В конце послания Давид писал, что перед лицом нигилизма всякое произведение искусства — это вызов, блестящий, но бесполезный жест, подобный влюбленности, рождению детей и постройке дома. И искусство это знает. Однако тем не менее не воспевает ни одного из родов самоубийства (метафизического в числе прочих). И вот он, Давид, настоятельно просит Хаима приехать: они сейчас будут очень нужны друг другу.
3
Как только Хаим объявился, Давид затащил его к себе.

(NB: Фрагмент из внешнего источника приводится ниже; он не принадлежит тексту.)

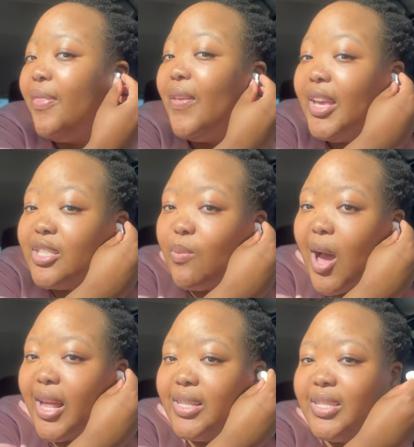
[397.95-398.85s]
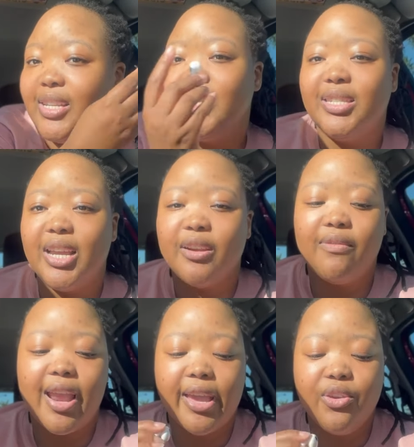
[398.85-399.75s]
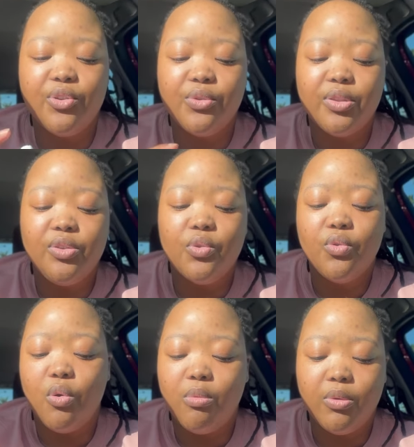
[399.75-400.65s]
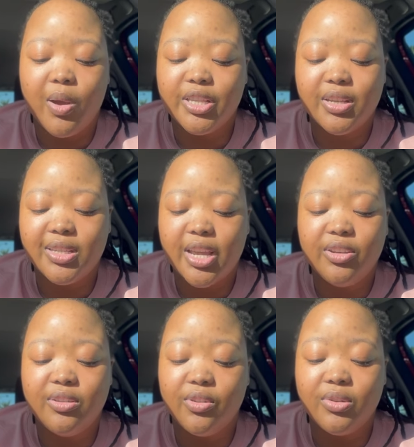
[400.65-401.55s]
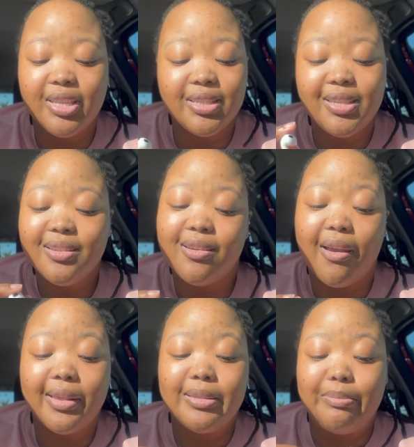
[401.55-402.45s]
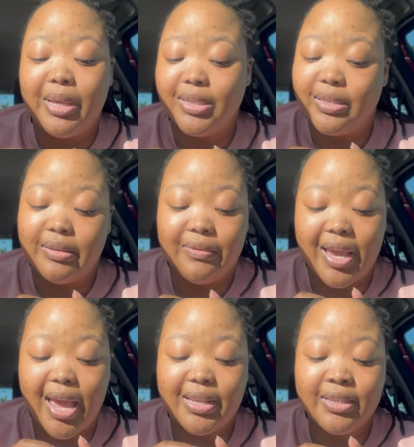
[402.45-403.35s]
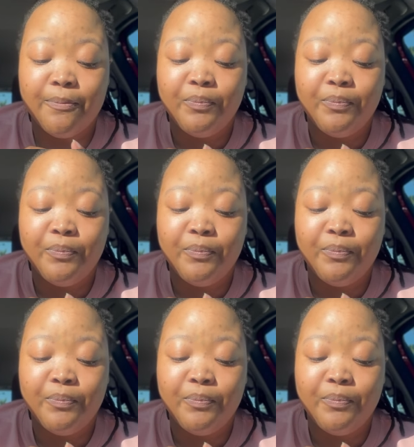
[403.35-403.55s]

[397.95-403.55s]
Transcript: these ones instead of, like, you know, your normal ones, because I don't, these things are expensive, guys.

Вскоре там появился и Алексис, и сразу потекли их беседы, словно друзья расстались только вчера. Однако времена переменились, век сменил кожу, и теперь росла волна негативных реакций на Холокост.
Если Веймарская республика пришла прямо к нацизму, рассуждал Давид, это далеко не случайно. Сверхлиберализм привел к сверхтоталитаризму. То, что мягкий сенсуальный нигилизм завершился кровавым маршем к бездне, — это не игра случая. Просто нельзя давать видимостям водить тебя за нос: вся картина благополучия, представляемая на обозрение Западом, может в одну секунду обернуться своей противоположностью.